La méthode de blanchiment SC présenté ici est simple, rapide et polyvalent: (i) Il permet de révéler la morphologie unique SC et la dynamique par microscopie confocale basée sur un seul transgène - ce qui est un avantage non négligeable lorsque l'on combine l'approche avec par exemple des modèles de maladies qui nécessitent des allèles supplémentaires . (Ii) Le procédé est rapide, à partir de dissection de fixation peut être effectuée en une demi-journée. (Iii) Le nombre de demandes es...

matériels

Name	Company	Catalog Number	Comments
Nom du réactif	Société (exemple)	Numéro de catalogue	Commentaires (optionnel)

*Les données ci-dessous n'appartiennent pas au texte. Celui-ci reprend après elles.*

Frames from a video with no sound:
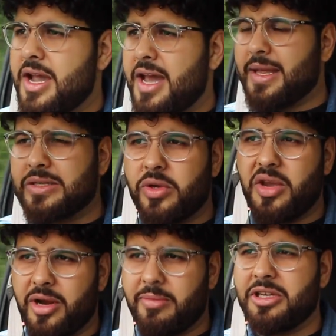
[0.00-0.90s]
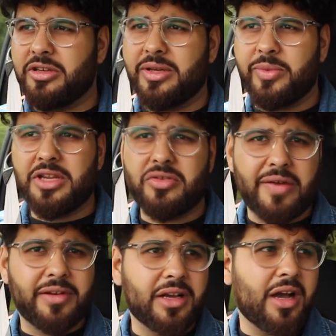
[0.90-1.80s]
And that's what you want to be doing when you're
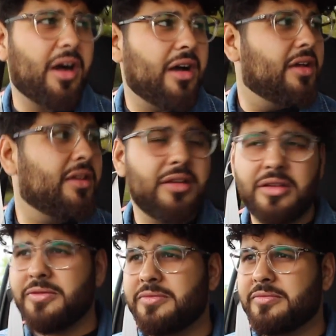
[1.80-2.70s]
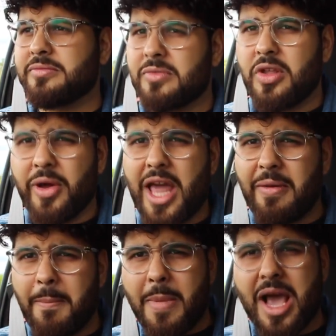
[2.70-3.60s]
driving the car. You want to
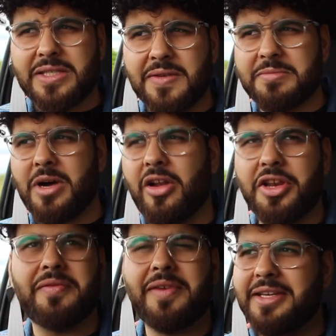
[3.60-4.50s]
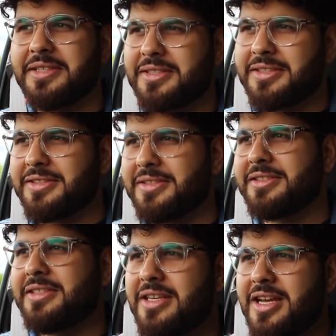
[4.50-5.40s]
have a massive smile on your face,
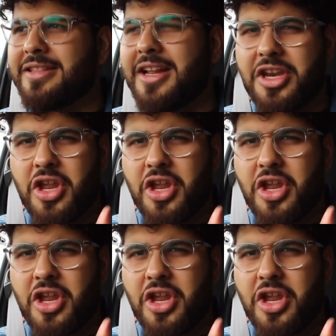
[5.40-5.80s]
then you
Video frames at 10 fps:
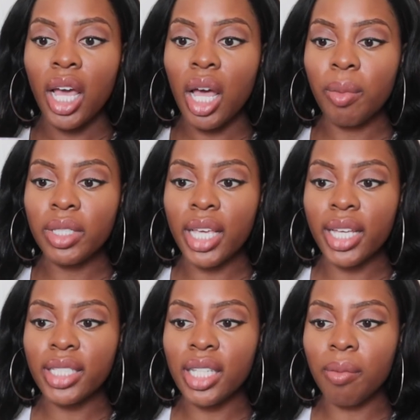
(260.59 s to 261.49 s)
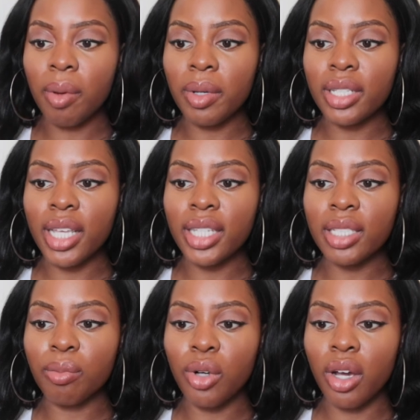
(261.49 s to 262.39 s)
Let me take some. I'm going to take
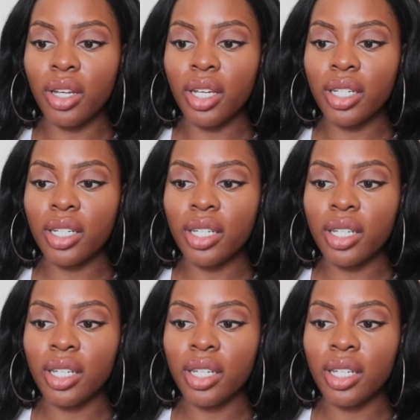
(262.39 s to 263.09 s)
some product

Une solution d'éthanol à 70% (vol / vol)	Roth	T913.1	en vaporisateur
isoflurane	Forene, Abbott		tout autre anesthésique approuvé peut être utilisé pour l'anesthésie mortelle
des souris transgéniques (PLP-GFP)			être obtenue à partir de sources citées
microscope à dissection avec lumière froide éclairage	Olympus SZ51		équipé d'Schott KL LCD 1500
pince #2	Outils Fine Science	11233-20
forceps n ° 5	Outils Fine Science	11295-00
ciseaux, grand médicaux	Outils Fine Science	14108-09
ciseaux, petite coudée à ressort	Outils Fine Science	15033-09
en ligne réchauffeur	Warner Instruments	SF-28
chauffage anneau de 3,5 cm de plats	Warner Instruments	64-0110 DH-35
système à deux canaux de contrôle de température	Warner Instruments	TC-344B
Système de pompe superfusion			custom-built
15 cm boîte de culture tissulaire	Sarstedt	83.1803.003	rempli de glace et recouvert par une plaque métallique
10 cm boîte de culture tissulaire	Sarstedt	83.1802.003	avec une solution de Ringer oxygénée de
3,5 cm boîte de culture tissulaire	Sarstedt	83.1800.003	rempli avec du Sylgard polymère
Sylgard polymère	Dow Corning	Sylgard 184 Kit élastomère silicone
Microscope confocal	Olympe	FV1000	avec de l'argon laser
Tube de réaction de 50 ml	Sarstedt	62.547.254 PP
4% dans du PBS PFA	Sigma	P6148
Canule 0,5 x mm 25 mm	Neolab	E-1510
seringue de 1 ml	Neolab	E-1496
anticorps synaptophysine	Invitrogen	18-0130	lapin
anticorps secondaire	Invitrogen	A-11012	Alexa 594
Plaque de 24 puits	Sarstedt	83.1836
PBS 0,01 M	Sigma	P4417
0,1 M glycine dans du PBS	Roth	3790.1
lamelles	Neolab	E-4132
diapositives	Neolab	E-4121
Vectashield	Laboratoires Vecteur	H-1000
épingles minuties × 10	Outils Fine Science	26002-20	abrégée <4 mm
α-bungarotoxine couplé à Alexa 594	Invitrogen (Molecular Probes)	B-13423
			Blocking Solution
0.01 M PBS
0,2% de Triton-X100	Roth	3051.3
10% de sérum de chèvre normal	Abcam	ab7481
1% de sérum albumine bovine	Sigma	A7030
			Sonneur barboter avec 95% O 2/5% de CO 2
125 mM NaCl	Sigma	S7653
2,5 mM KCl	Sigma	P9333
1,25 mM de NaH 2 PO 4	Sigma	S8282
26 mM NaHCO 3	Sigma	S6297
2 mM de CaCl2	Sigma	21114
MgCl 2 1 mM	Sigma	63020
20 mM de glucose	Sigma	G7528
			Tableau 1. Réactifs spécifiques et des équipements.